Just got back from meeting Nidra Poller. Showed up at her apartment and was met at the door by a fella, I asked for Nidra and she came out of a room nearby. A fairly short woman with beautiful frizzy brown hair, intense knowledgeable eyes, she's somewhere in her thirties. She invited me into a room stacked with great books—American and French publishers. We talked for a while, she didn't know of any prospects for work but that didn't matter so much after I talked with her more. She explained her interest in the manuscript as she had not too long ago finished a big novel constructed entirely of voices: two characters holding the arena for whatever length of time they walk and then replaced with two other characters. She tried to remove herself as much from the act of writing as was possible, thus the characters were not as well written as she would have liked but they had much to say. Much freedom in that. The manuscript was read by senior editors in a load of publishers in America but all said it wasn't something they could sell. Recently another woman wrote a book in France that was all voices and was received with much ado: “First time in literature,” etc. She asked me what I drew as a conclusion from the manuscript I wrote and I said, I didn't conclude anything, that it was an act to place outside myself the responsibility of having been the receiver of the related tales, that it was an uncomfortable feeling being in contact with family and friends and having that knowledge of events taking place in faceless characters' lives, that no one with stability or routine would ever have the chance to meet these characters.
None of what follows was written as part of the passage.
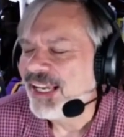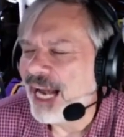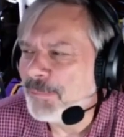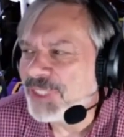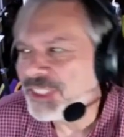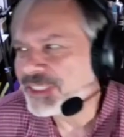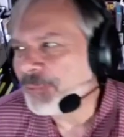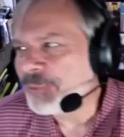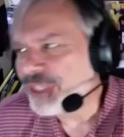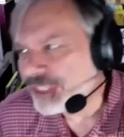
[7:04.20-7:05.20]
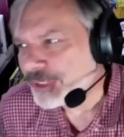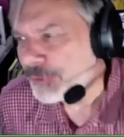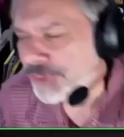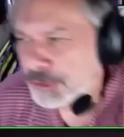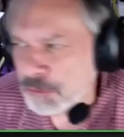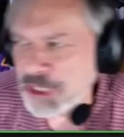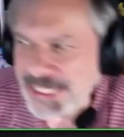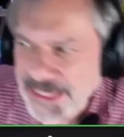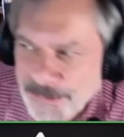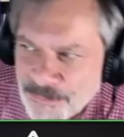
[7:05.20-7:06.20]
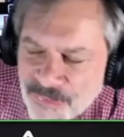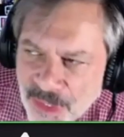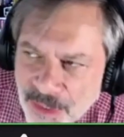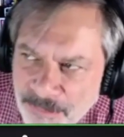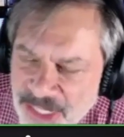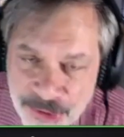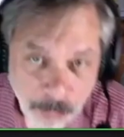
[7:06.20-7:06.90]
I'm gonna do three because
She said she was happy with her stability and so would never be in the position to meet these characters, thus an added interest in the book. She served me coffee and let me check out a copy of
WOZU
[?], an anthology of writings just out from Soleil Noir. It looked pretty impressive, one poem in it by Ferlinghetti which surprised me, it was very good and connected with a lot of my senses of searching in life and writing, surprised me as I haven't felt too much for his writings in a while, his later stuff being to me more repetitious word output. She talked about a novel she was wanting to write about the relationship between mother and daughter. Sounded like a fantastic piece the way she described it, saying that she was waiting for her position to change so as to start, that she did not want to write it out of anxiety or nervous energy or any sense that would come from a definite approach. She talked of developing her erotic writings, that nothing she has read has ever appealed to her erotic senses. She wanted to get away from seeing characters in writing from a distance, getting close up in order to write the erotic senses of the “intelligent body,” the “thinking body,” not the usual body separated from mind. We talked about much more, which I won't bother to relate here as it was about senses I received in the course of conversation that hit well and hard in connection with me. I leave all that inside me—also have to rush off to class at Alliance Français.